Some fundamental considerations of the applications of pharmacokinetics to cancer chemotherapy.

K B Bischoff.   

Abstract

The purpose of this paper is to document the procedures needed to construct pharmacokinetic models based on physiologic, physicochemical, and pharmacologic principles. Extensive descriptions of the basic ideas are provided, along with the corresponding equations. The notions of scaling between various animal species will be described and examples will be given. The important factors determining the choice and number of compartments are based on the properties of the drug and the desired purposes of the pharmacokinetic model. The important concept of flow-limiting conditions with regard to local uptake will be described.
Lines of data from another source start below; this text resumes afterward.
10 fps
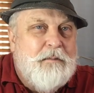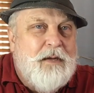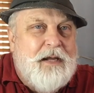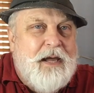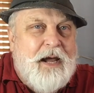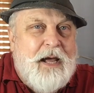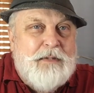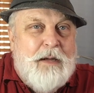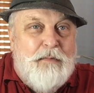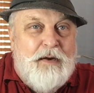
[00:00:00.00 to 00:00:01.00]
Bloody cat
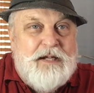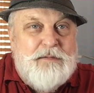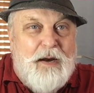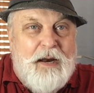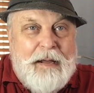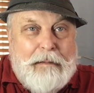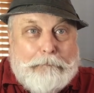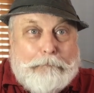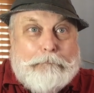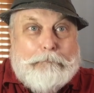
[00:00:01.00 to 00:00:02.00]
comes up and licks my leg.
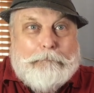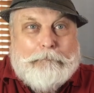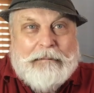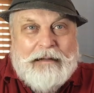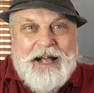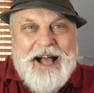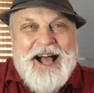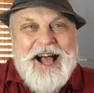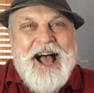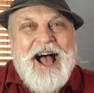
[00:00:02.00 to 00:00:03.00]

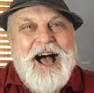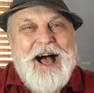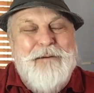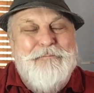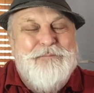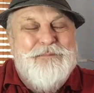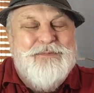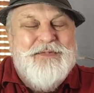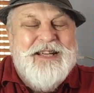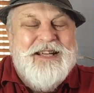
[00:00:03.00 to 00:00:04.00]
How
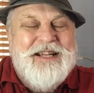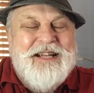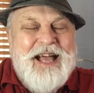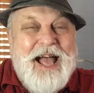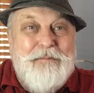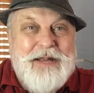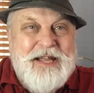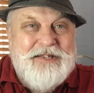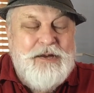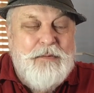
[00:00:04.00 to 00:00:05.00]
many
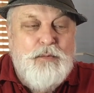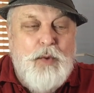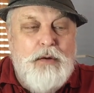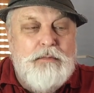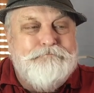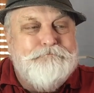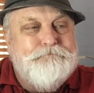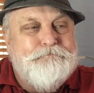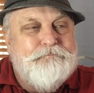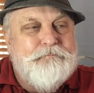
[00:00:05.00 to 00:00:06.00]
kits can you build? Well,
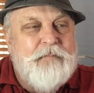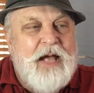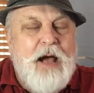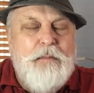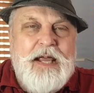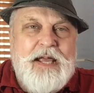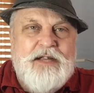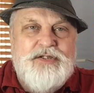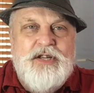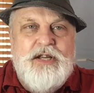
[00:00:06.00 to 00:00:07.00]
how many
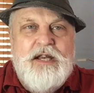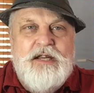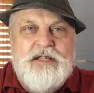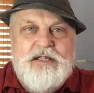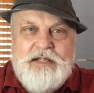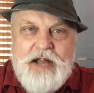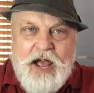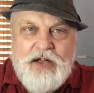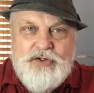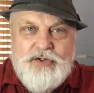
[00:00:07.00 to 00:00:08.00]
kits do you need in your
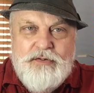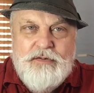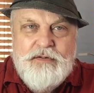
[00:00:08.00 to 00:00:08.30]
stash?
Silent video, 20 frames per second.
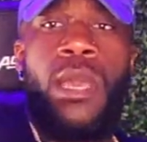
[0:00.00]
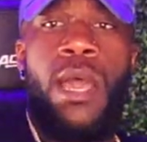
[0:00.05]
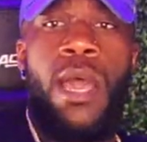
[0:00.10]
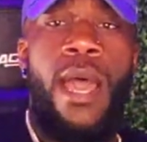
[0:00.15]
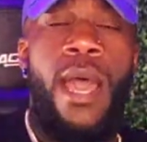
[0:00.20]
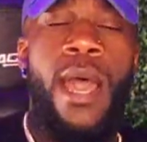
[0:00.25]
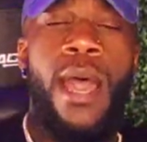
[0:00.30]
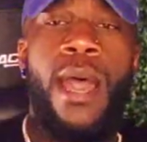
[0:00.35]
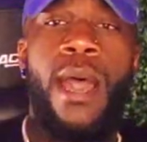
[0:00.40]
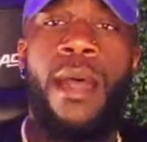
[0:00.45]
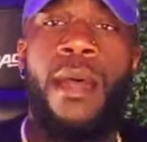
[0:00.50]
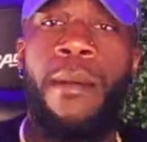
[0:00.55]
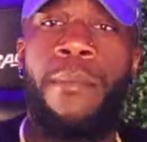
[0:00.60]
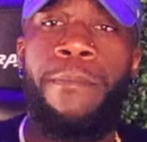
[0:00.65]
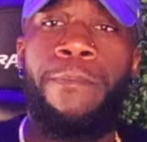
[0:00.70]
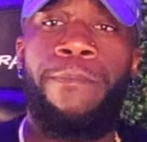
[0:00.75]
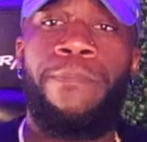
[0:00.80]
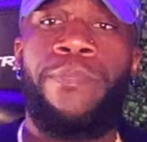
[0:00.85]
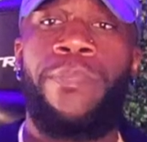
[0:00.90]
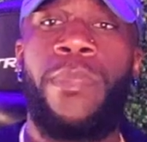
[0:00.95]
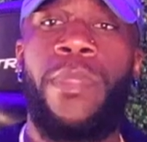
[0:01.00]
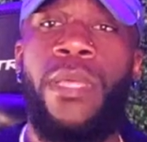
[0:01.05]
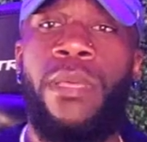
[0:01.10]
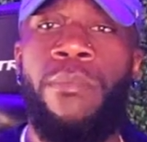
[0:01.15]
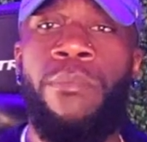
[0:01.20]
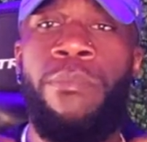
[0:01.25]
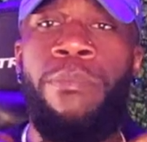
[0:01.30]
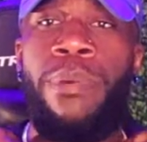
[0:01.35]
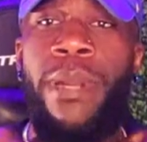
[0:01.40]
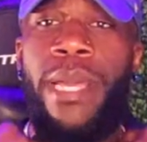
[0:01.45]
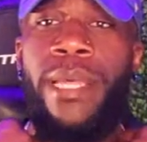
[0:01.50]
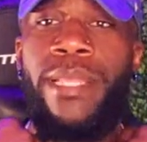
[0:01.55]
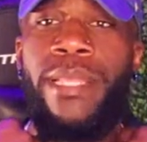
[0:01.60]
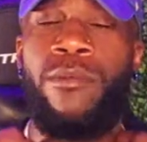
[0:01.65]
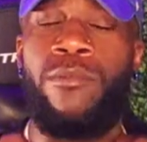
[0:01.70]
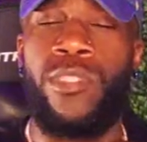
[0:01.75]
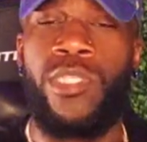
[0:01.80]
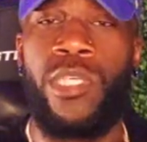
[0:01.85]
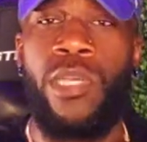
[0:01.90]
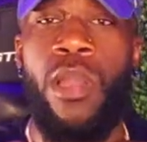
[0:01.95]
but it
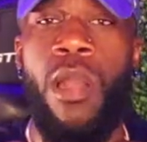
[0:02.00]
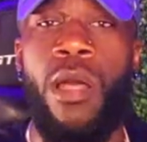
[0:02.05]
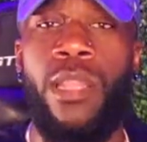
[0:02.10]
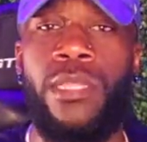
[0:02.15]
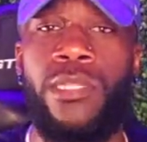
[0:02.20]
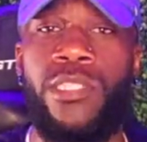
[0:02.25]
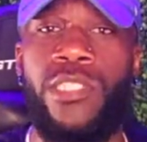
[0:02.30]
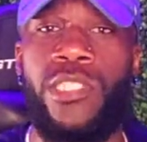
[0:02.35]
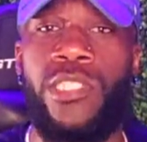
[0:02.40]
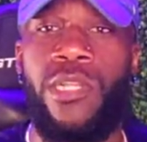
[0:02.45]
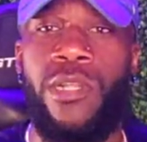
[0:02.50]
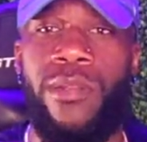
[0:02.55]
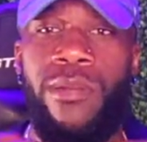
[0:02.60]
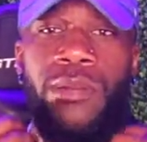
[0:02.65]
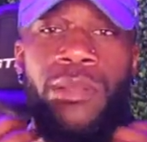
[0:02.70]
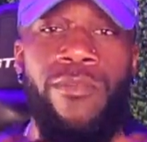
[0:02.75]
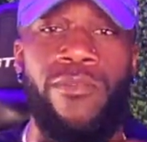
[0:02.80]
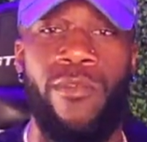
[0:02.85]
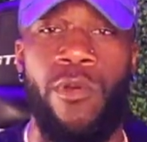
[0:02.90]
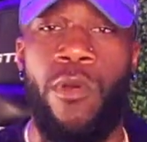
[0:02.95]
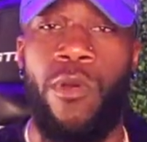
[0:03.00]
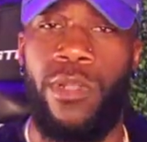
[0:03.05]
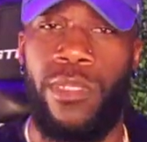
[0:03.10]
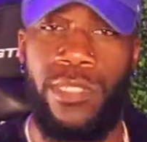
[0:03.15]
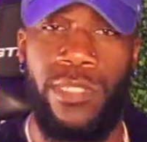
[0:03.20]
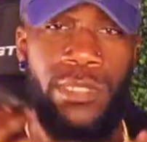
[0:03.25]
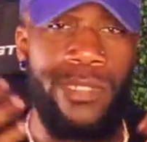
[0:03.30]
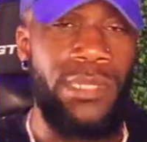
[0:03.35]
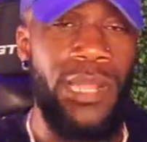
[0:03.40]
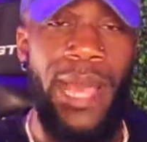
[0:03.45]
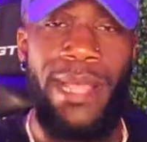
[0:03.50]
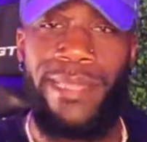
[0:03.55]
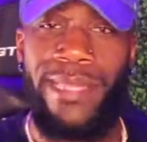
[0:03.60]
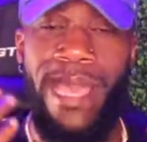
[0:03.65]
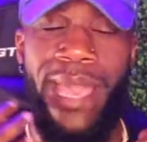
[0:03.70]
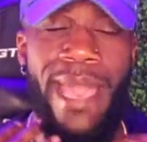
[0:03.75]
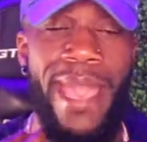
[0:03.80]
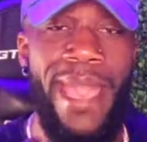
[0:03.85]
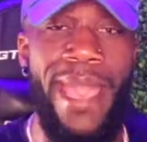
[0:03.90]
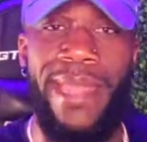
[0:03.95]
was a collared shirt, of course, not the
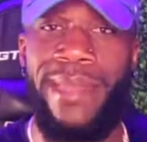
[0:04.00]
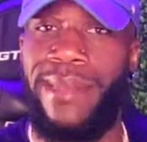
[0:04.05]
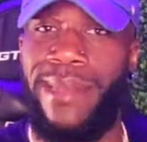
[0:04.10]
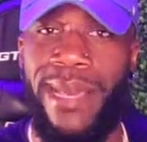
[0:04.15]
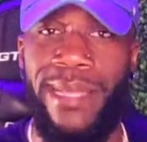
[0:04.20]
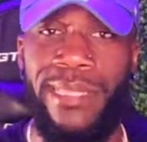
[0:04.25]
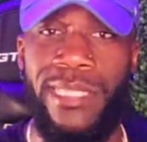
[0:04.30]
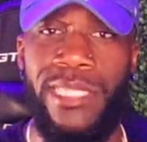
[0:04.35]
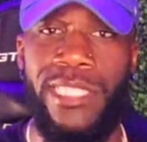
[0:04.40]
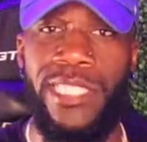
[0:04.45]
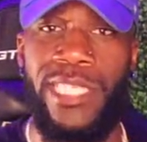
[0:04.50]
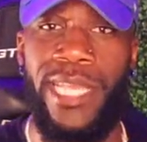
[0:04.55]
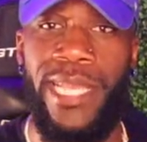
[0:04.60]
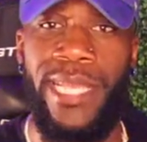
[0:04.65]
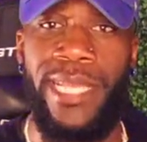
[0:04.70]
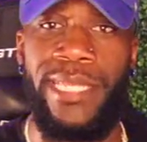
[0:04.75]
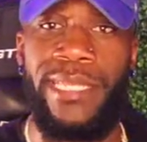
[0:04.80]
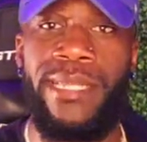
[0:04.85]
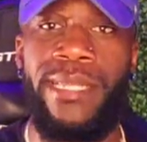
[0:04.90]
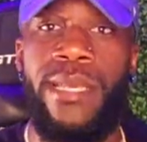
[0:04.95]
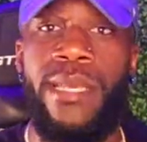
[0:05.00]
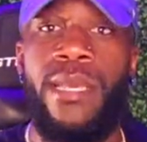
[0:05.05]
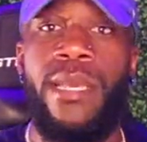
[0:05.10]
hat, not the chain.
The quantitative description of plasma and tissue binding is discussed, along with the notion of effective protein concentrations for the latter. Using these basic ideas, the fundamental mass balances describing the flow, diffusion, and reactions of the drug are presented. An example of the prediction of the pharmacokinetics of a strongly bound drug is used as an illustration of the methods, and this example also indicates the types of useful simplifications that can be made. The special, but important, case of linear binding is next derived, and an example involving the drug methotrexate will illustrate the principles involved. Finally, cytosine arabinoside will be used to indicate methods that can be used for rapidly metabolized drugs. Since existing examples are primarily utilized, this paper brings together a comprehensive collection of the several sets of physiologic data and modeling techniques that have been used for the past several years. It is hoped that this documentation will provide a useful basis for the those wishing to use this approach to pharmacokinetics.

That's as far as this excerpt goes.